VTOL — Bristow Group Inc.
NYSE
Q1 2026 Earnings Call Summary
May 6, 2026
Summary of Bristow Group Inc. (VTOL) Q1 2026 Earnings Call
1. Key Financial Results and Metrics
- Total Revenues: $11.4 million increase from Q4 2025, driven by Government Services and Offshore Energy Services (OES).
- Adjusted EBITDA: Decreased by $0.9 million in Q1, attributed to higher repairs, maintenance, and equipment costs.
- Revenue Guidance for 2026: Affirmed at $1.6 billion to $1.7 billion.
- Adjusted EBITDA Guidance for 2026: Affirmed at $295 million to $325 million.
- Net Cash Used in Operating Activities: $8.3 million, primarily due to increased accounts receivable.
- Unrestricted Cash Balance: $342 million, with total liquidity of approximately $394 million.
- Dividends: $3.7 million paid in Q1; another dividend of $0.25 per share declared.
2. Strategic Updates and Business Highlights
- Safety Commitment: Achieved zero air accidents in Q1, emphasizing safety as a core value.
- OES Segment Performance: Revenue increased by $6.9 million due to higher utilization and rates in the U.S. and Trinidad, despite lower utilization in Europe.
- Government Services Growth: Revenue up by $7.8 million, driven by the transition of the Irish Coast Guard contract.
- Fleet Management: Transitioning from S-76 helicopters to newer models, with an expected additional depreciation expense of $24 million through early 2027.
- Market Positioning: Positioned to benefit from increased defense spending, energy security, and electrification of transportation.
3. Forward Guidance and Outlook
- OES Revenue Guidance: $1.0 billion to $1.1 billion; adjusted operating income guidance of $225 million to $235 million.
- Government Services Revenue Guidance: $440 million to $460 million; adjusted operating income guidance of $70 million to $80 million.
- Overall Positive Outlook: Anticipated growth driven by global megatrends, particularly in defense and energy sectors.
4. Challenges and Points of Concern
- Increased Operating Expenses: Higher costs in repairs, maintenance, and equipment impacted adjusted EBITDA.
- Working Capital Dynamics: Cash flow issues due to timing of customer payments, though improvements are expected.
- Tight Equipment Supply: Challenges in meeting increased demand due to limited availability of helicopters and other assets.
- Geopolitical Risks: Ongoing geopolitical tensions could impact business conditions and operational stability.
5. Notable Q&A Insights
- Fuel Prices: Bristow is largely hedged against fuel price fluctuations due to pass-through mechanisms in contracts, with ample supply currently available.
- Defense Spending Opportunities: Increased defense budgets in Europe may lead to outsourcing of civilian services, presenting growth opportunities for Bristow.

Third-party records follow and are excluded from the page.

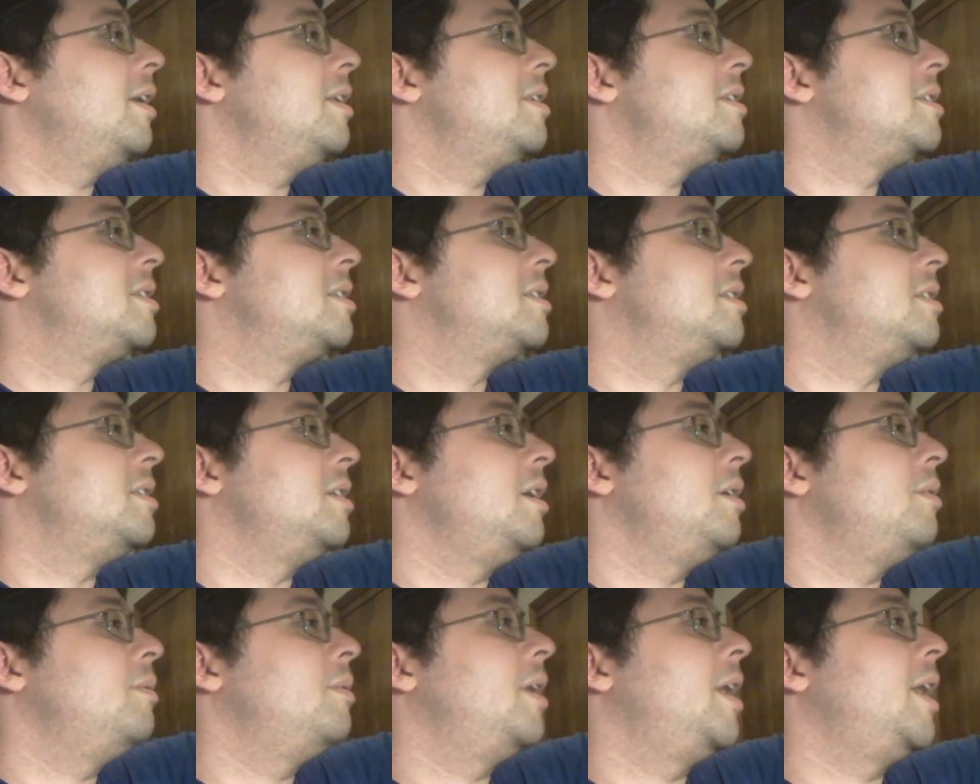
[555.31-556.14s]
Let's
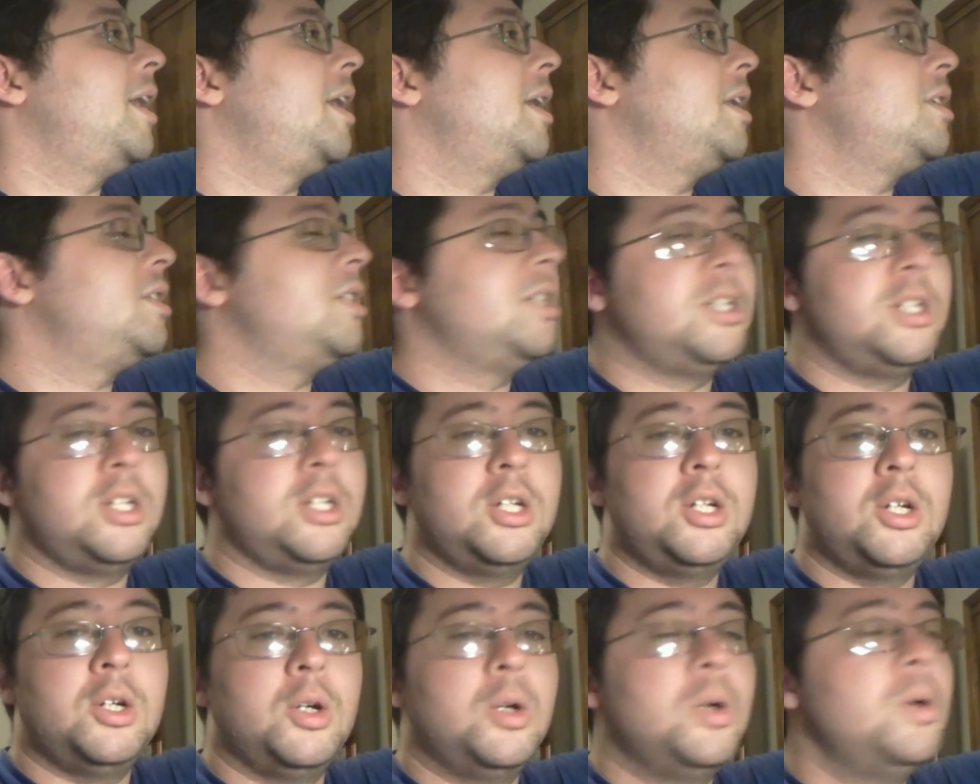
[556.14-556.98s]
see what I get to
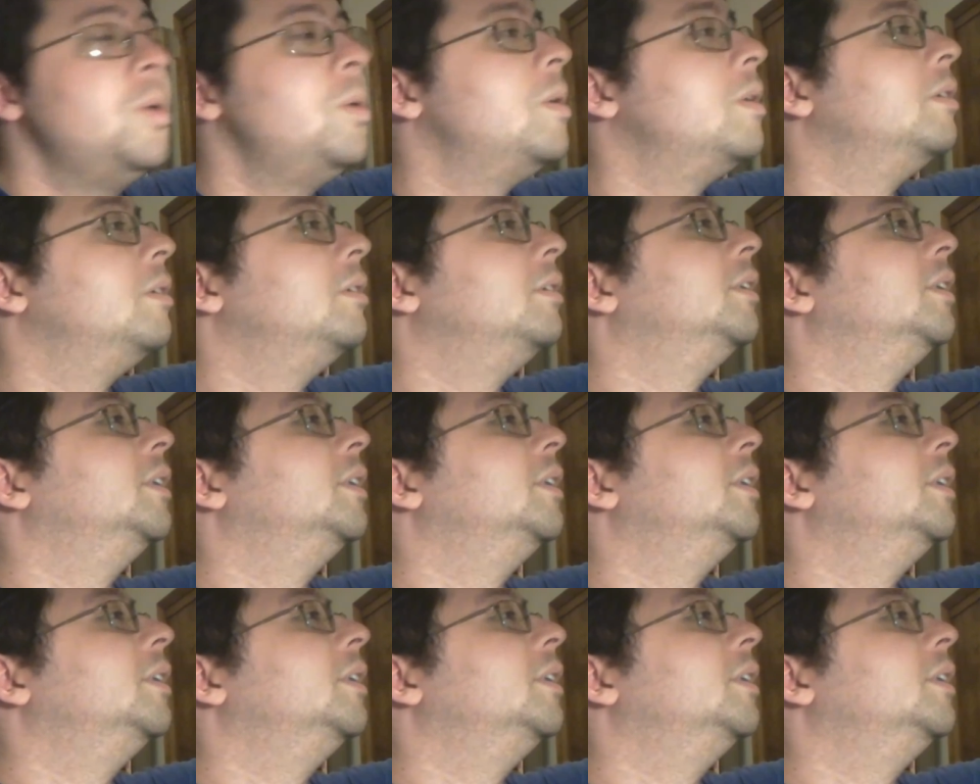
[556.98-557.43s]
do.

- New Projects: The international sandbox project in Norway is an evolution focusing on regional air mobility applications, differing from previous projects.
- Contract Resets: Most legacy OES contracts are expected to reset by the end of the year, providing financial benefits moving forward.
- Operational Adjustments: The decision to retire S-76 helicopters was based on operational challenges, including parts procurement issues.
Overall, Bristow Group Inc. demonstrated a solid start to 2026 with strategic growth initiatives and a commitment to safety, despite facing challenges related to operating expenses and equipment supply. The company remains optimistic about future opportunities driven by global trends.